O dia em que tive orgulho de Francisco
Foi em Erevan, na Armênia, num lindo dia de primavera, há quase dez anos. Eu estava na Praça da República de lá e a orquestra entretinha a multidão com "Spartacus", de Aram Kharatutchian. Francisco chegou num carro pequeno, todo sorrisos, sem segurança visível. O patriarca da Armênia chegou num Bentley enorme e sem sorrisos. Dava bênçãos abusadas e se vestia como Clovis Bornay num baile de Carnaval dos anos 1970. Fez uma pregação um tanto enfurecida ao falar dos armênios ilhados pelo Islã no Iraque, no Egito, na Síria e no Azerbadjjão. Francisco não tirou por menos. Tive um frisson quando ele disse com clareza didática, para o mundo todo ouvir, algo que enfureceu a Turquia e Erdogan: o Genocídio Armênio, disse ele, incontestavelmente perpetrado pelos turcos, acendeu o pavio de todos os morticínios do século 20. Naquele momento, o Vaticano reconhecia a procedência de falar de genocídio.
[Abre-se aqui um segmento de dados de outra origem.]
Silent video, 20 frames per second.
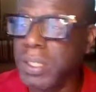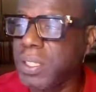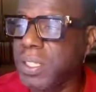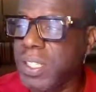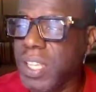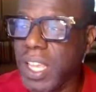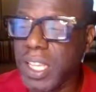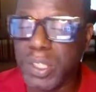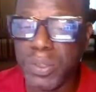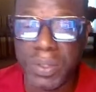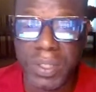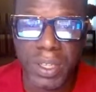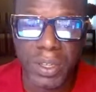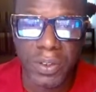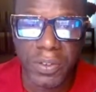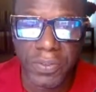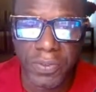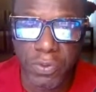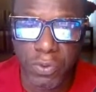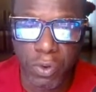stays with
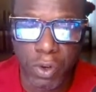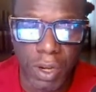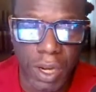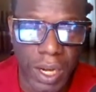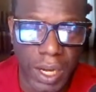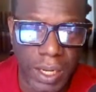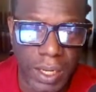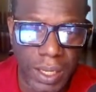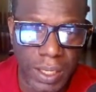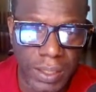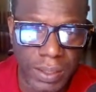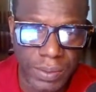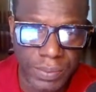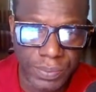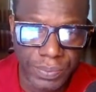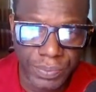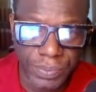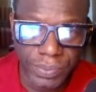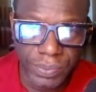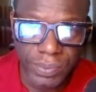you for
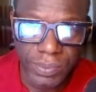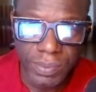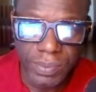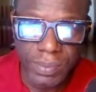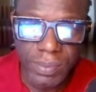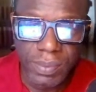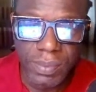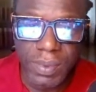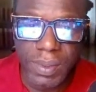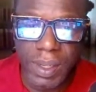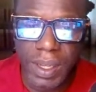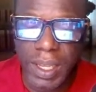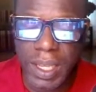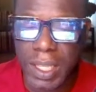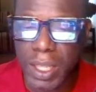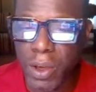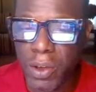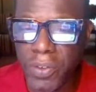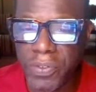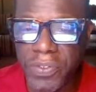
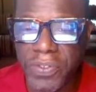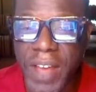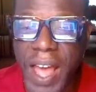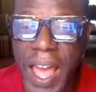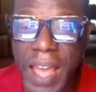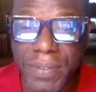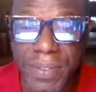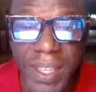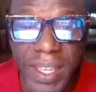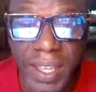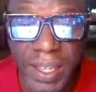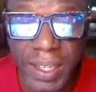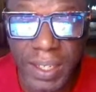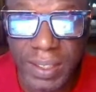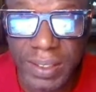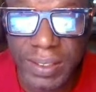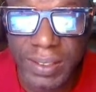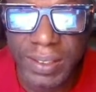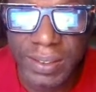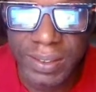5
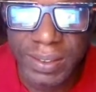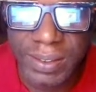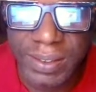years,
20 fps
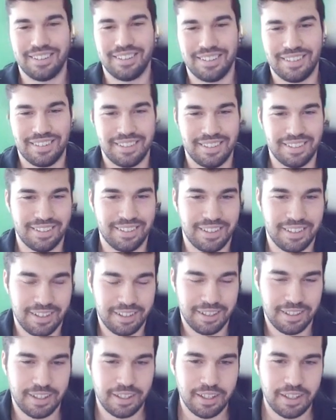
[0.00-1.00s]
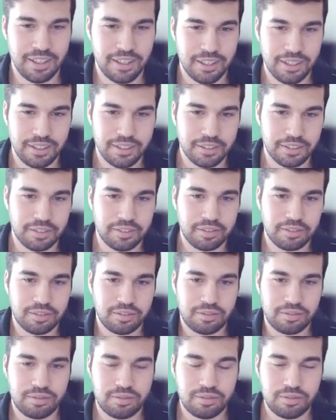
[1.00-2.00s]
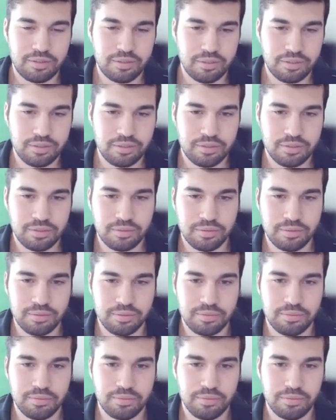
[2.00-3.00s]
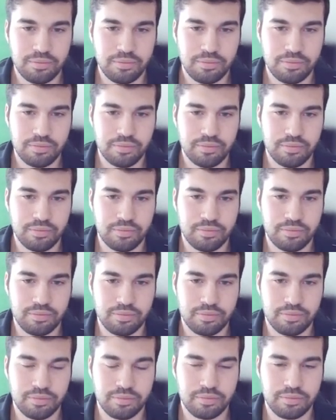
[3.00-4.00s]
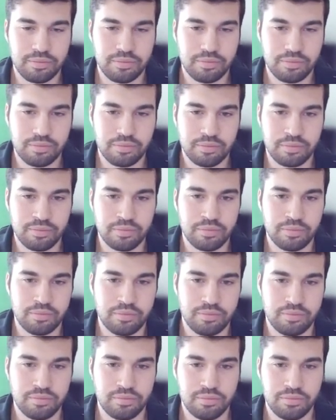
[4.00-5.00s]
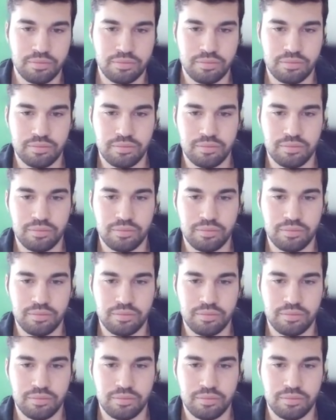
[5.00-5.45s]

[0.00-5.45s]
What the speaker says: (not speaking)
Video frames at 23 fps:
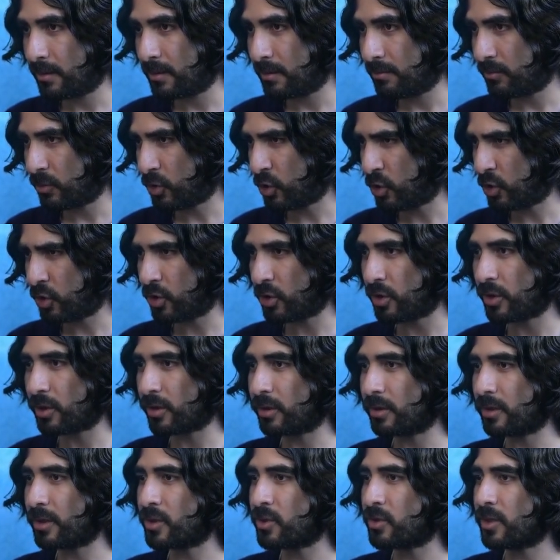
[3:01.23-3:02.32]

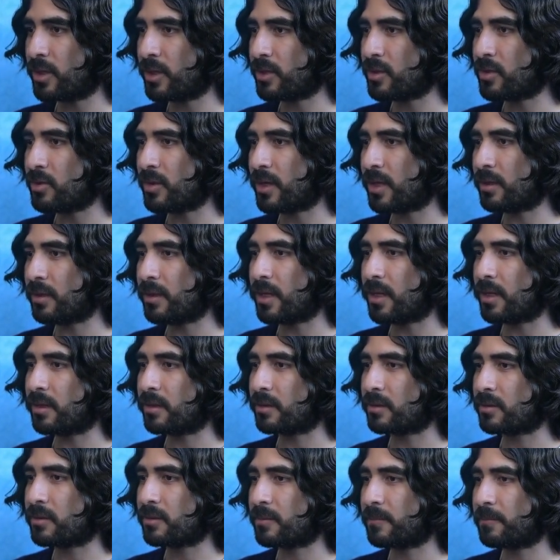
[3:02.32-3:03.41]
Sure. Let's try the two-handed
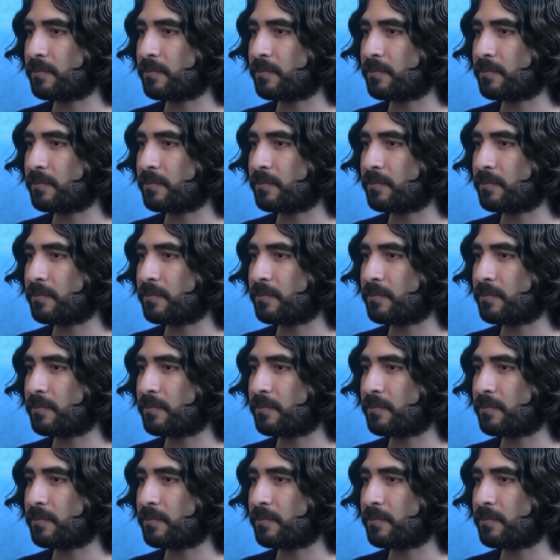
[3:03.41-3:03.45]
axe.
Quando o tradutor verteu para o armênio o que o Papa acabara de dizer em italiano, houve enorme comoção na praça. Pessoas desmaiavam de emoção, como se ao ouvir aquela simples verdade, as barbaridades cometidas pelos otomanos contra seus ancestrais ganhassem uma atenuante. Tive orgulho dele naquela hora – um sul-americano como eu, um vizinho divertido que aceitou com grandeza uma missão descomunal, num Conclave em que chegara como azarão. Na saída dessa tarde, com os damascos desabrochando em toda árvore, num dos países mais lindos do mundo, nossos olhares se cruzaram por um átimo. Ele me acenou, como se fôssemos conhecidos antigos. Eu retribui com alegria. Jamais esquecerei.
Que ele parta sem sofrimento, com paz de espírito. Se possível, sorrindo.